* **What the exercise asks**:
Skip the images; return every entry exactly.

Dataset entries
--

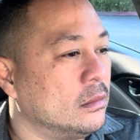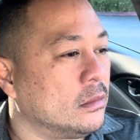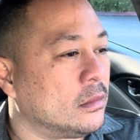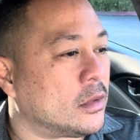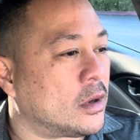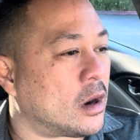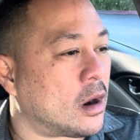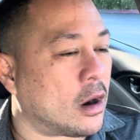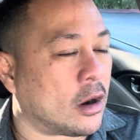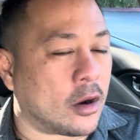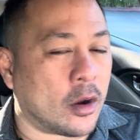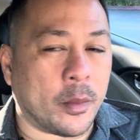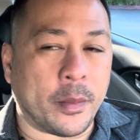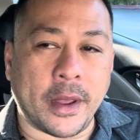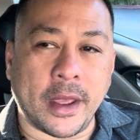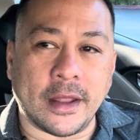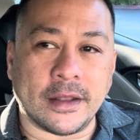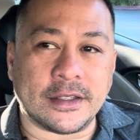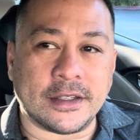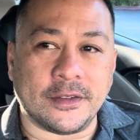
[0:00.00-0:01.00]
cargo
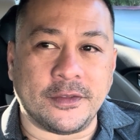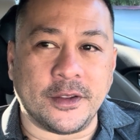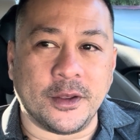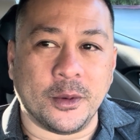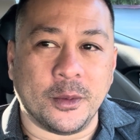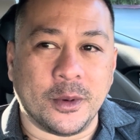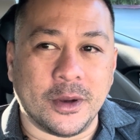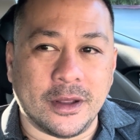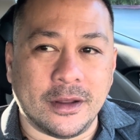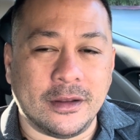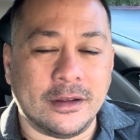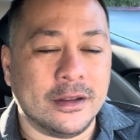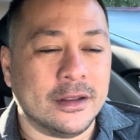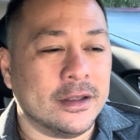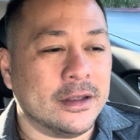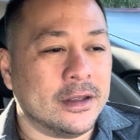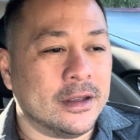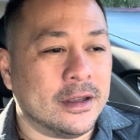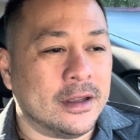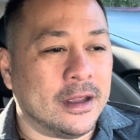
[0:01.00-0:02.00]
pants, if you will,
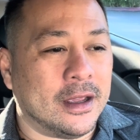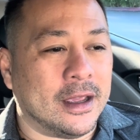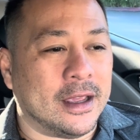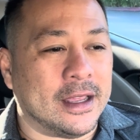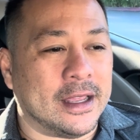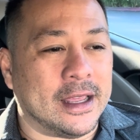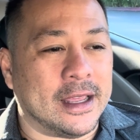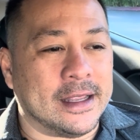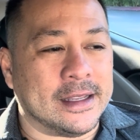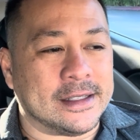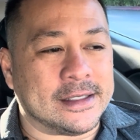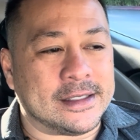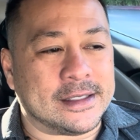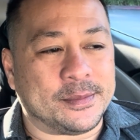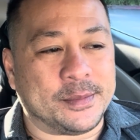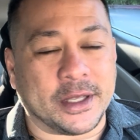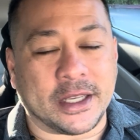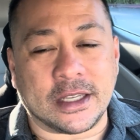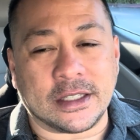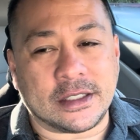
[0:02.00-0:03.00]
as
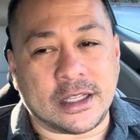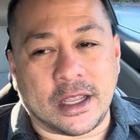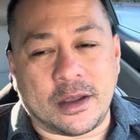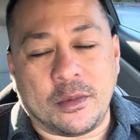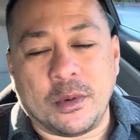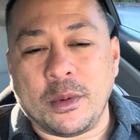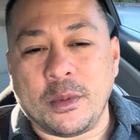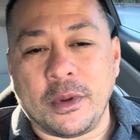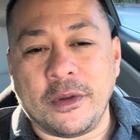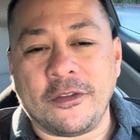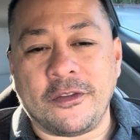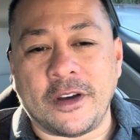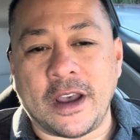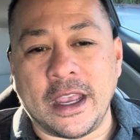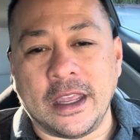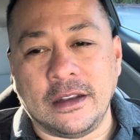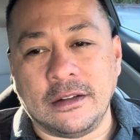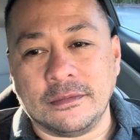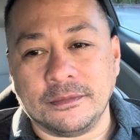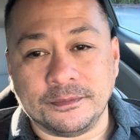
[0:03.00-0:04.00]
because like when we
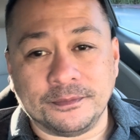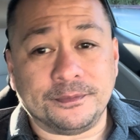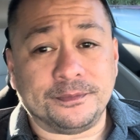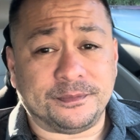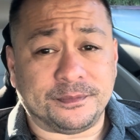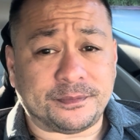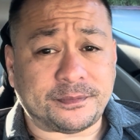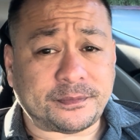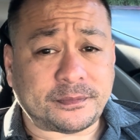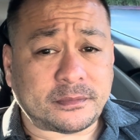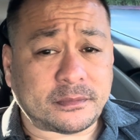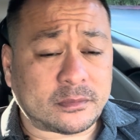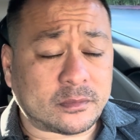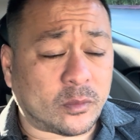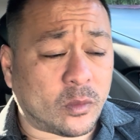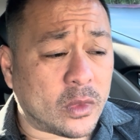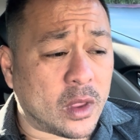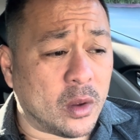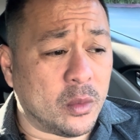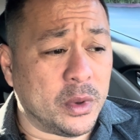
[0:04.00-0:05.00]
fight,
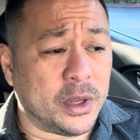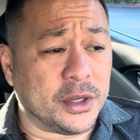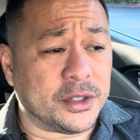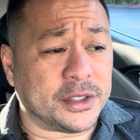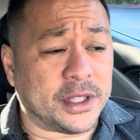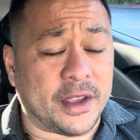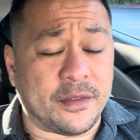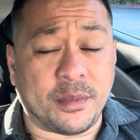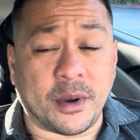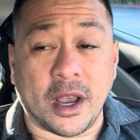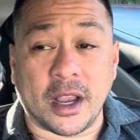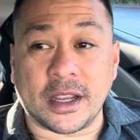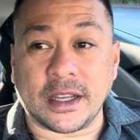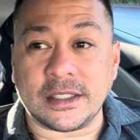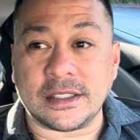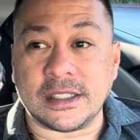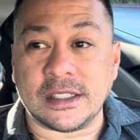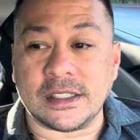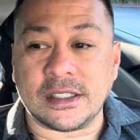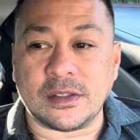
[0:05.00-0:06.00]
we usually have
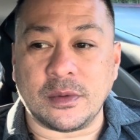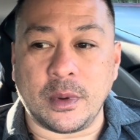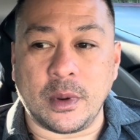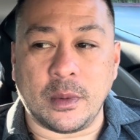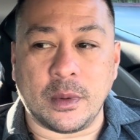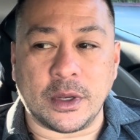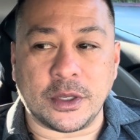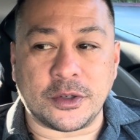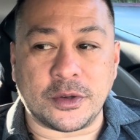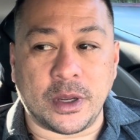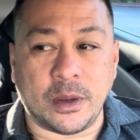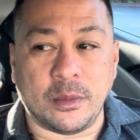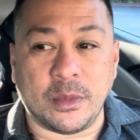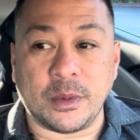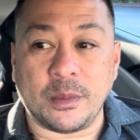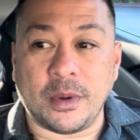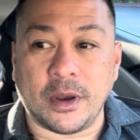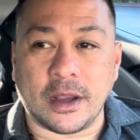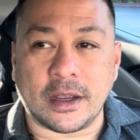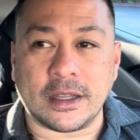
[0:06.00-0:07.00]
pockets, and so we want to train
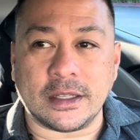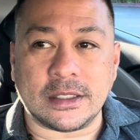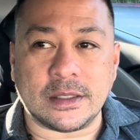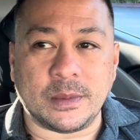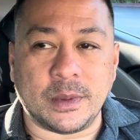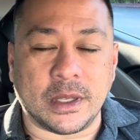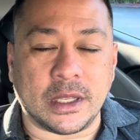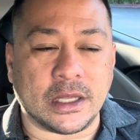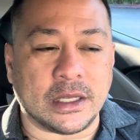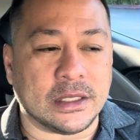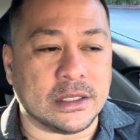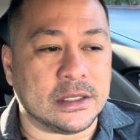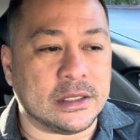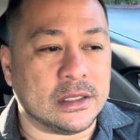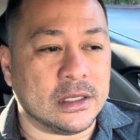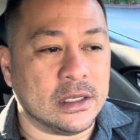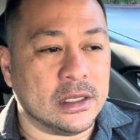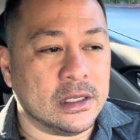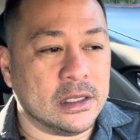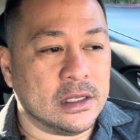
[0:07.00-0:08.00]
with pockets because
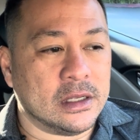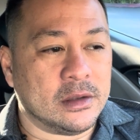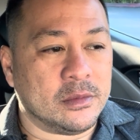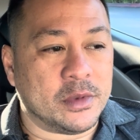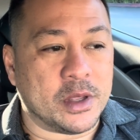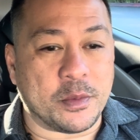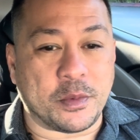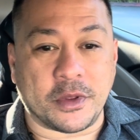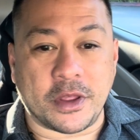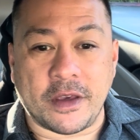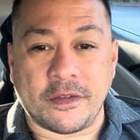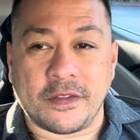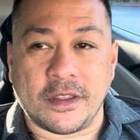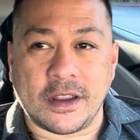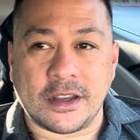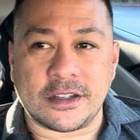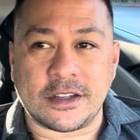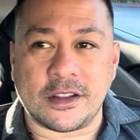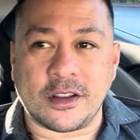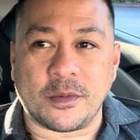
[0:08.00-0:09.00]
people have
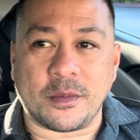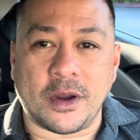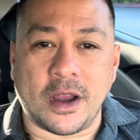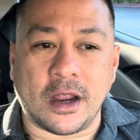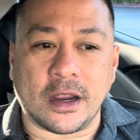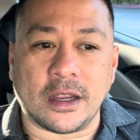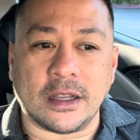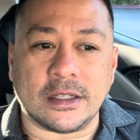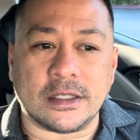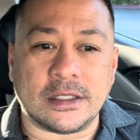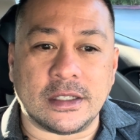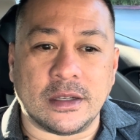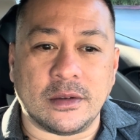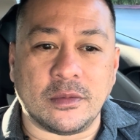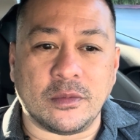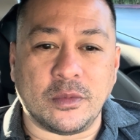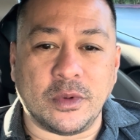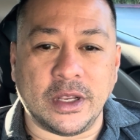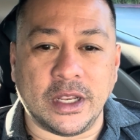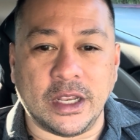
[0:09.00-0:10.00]
things in their pockets,
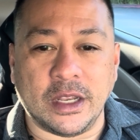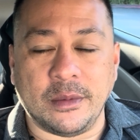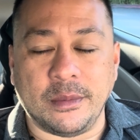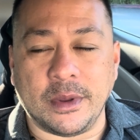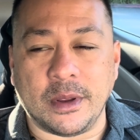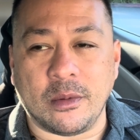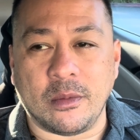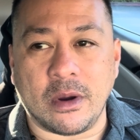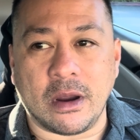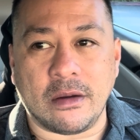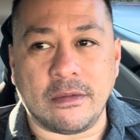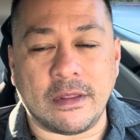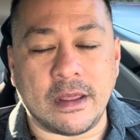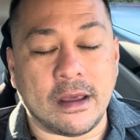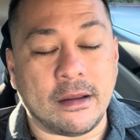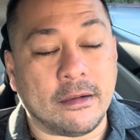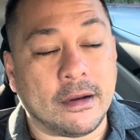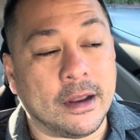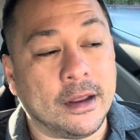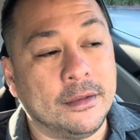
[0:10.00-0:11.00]
and we need to be aware of
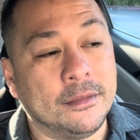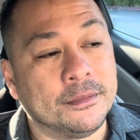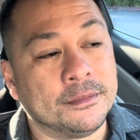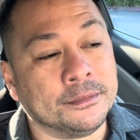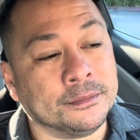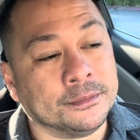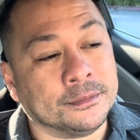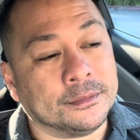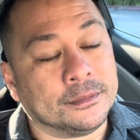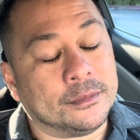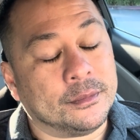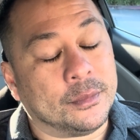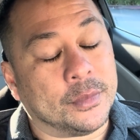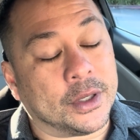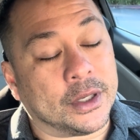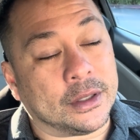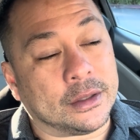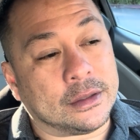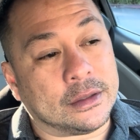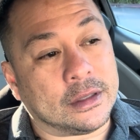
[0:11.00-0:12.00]
that, right?
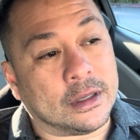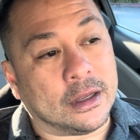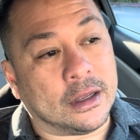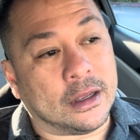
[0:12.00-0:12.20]
But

--

* **Response to this exercise**:
[0:00.00-0:01.00]
cargo
[0:01.00-0:02.00]
pants, if you will,
[0:02.00-0:03.00]
as
[0:03.00-0:04.00]
because like when we
[0:04.00-0:05.00]
fight,
[0:05.00-0:06.00]
we usually have
[0:06.00-0:07.00]
pockets, and so we want to train
[0:07.00-0:08.00]
with pockets because
[0:08.00-0:09.00]
people have
[0:09.00-0:10.00]
things in their pockets,
[0:10.00-0:11.00]
and we need to be aware of
[0:11.00-0:12.00]
that, right?
[0:12.00-0:12.20]
But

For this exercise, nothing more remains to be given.